I am testing some codes from online tutorials and i have problems reproducing the results regarding 'statsmodels' and 'plot_acf' and 'plot_pacf'.
For exemple for this exemple . Using exactly the same code i obtain this
Another exemple . Using the same code i obtain this
Its always a maximum of 20. Is it a default value for a parameter ?
Both codes not specify any other parameter exept the time-series values : plot_acf(series)
When i try to specify a number of lags, it works to a certain value, if i increase lags beyond a certain value i have the error:
"Can only compute partial correlations for lags up to 50% of the sample size."

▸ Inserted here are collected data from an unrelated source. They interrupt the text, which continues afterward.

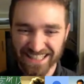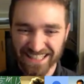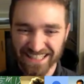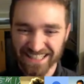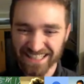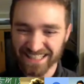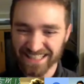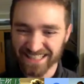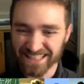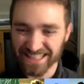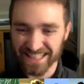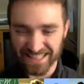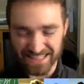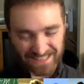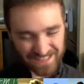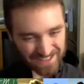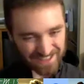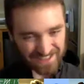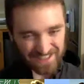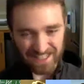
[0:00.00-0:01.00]
Yes, you
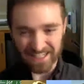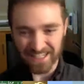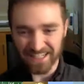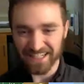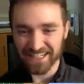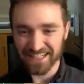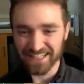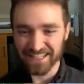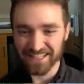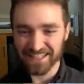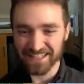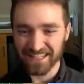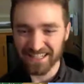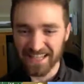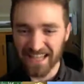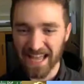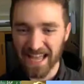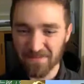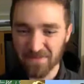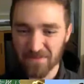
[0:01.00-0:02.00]
can edit an existing
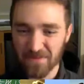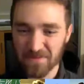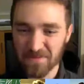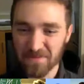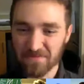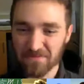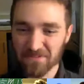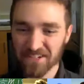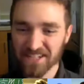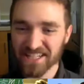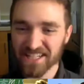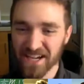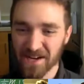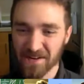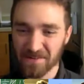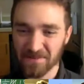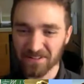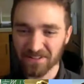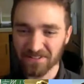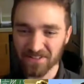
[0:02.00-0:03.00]
app. It would be pretty
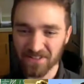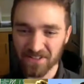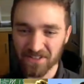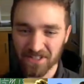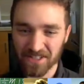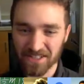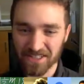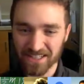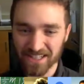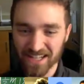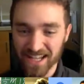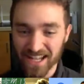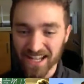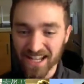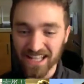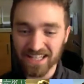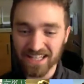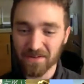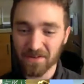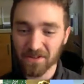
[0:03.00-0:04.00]
terrible if you couldn't.
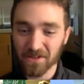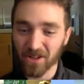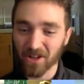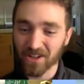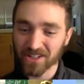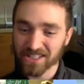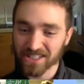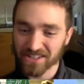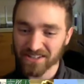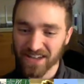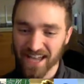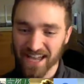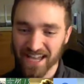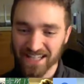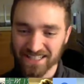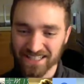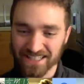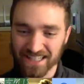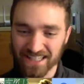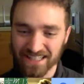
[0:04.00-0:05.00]
That will also add
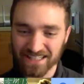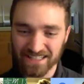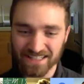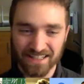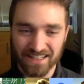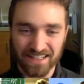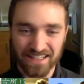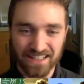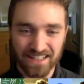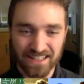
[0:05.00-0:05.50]
that the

Can anyone explain to me how can i manage to reproduce the same results.
I am using statsmodels version: 0.12.2
The code is simple:
from pandas import read_csv
from statsmodels.graphics.tsaplots import plot_acf
from statsmodels.graphics.tsaplots import plot_pacf
from matplotlib import pyplot
series = read_csv('stationary.csv', header=None, index_col=0, parse_dates=True, squeeze=True)
print(series)
pyplot.figure()
pyplot.subplot(211)
plot_acf(series,ax=pyplot.gca())
pyplot.subplot(212)
plot_pacf(series, ax=pyplot.gca())
pyplot.show()
I ran into similar problems and I got this for the "lags" in their documents:
If not provided, lags=np.arange(len(corr)) is used.
I have no ideas what this "corr" refers to as I cant find from the doc page (it may refers to the correlations in vertical Y axis?):
In my case of 36xx rows of data, the default lags give me 1%, ie. 36 and I tried a sample of 2000 rows, the same default 36 is given.
After read this official Github thread: https://github.com/statsmodels/statsmodels/issues/4663 it looks like the author had made a sensible change in newer version that leads to your scenario.
In your examples provided, both of your hands-on output indeed infered that those truncated / after the far right data point are *statistically insignificant * (far below the shaded boundary) so you should not worry about getting the exact replicate.
I also noted that the input parameters/defaults use for statsmodels change slightly over time.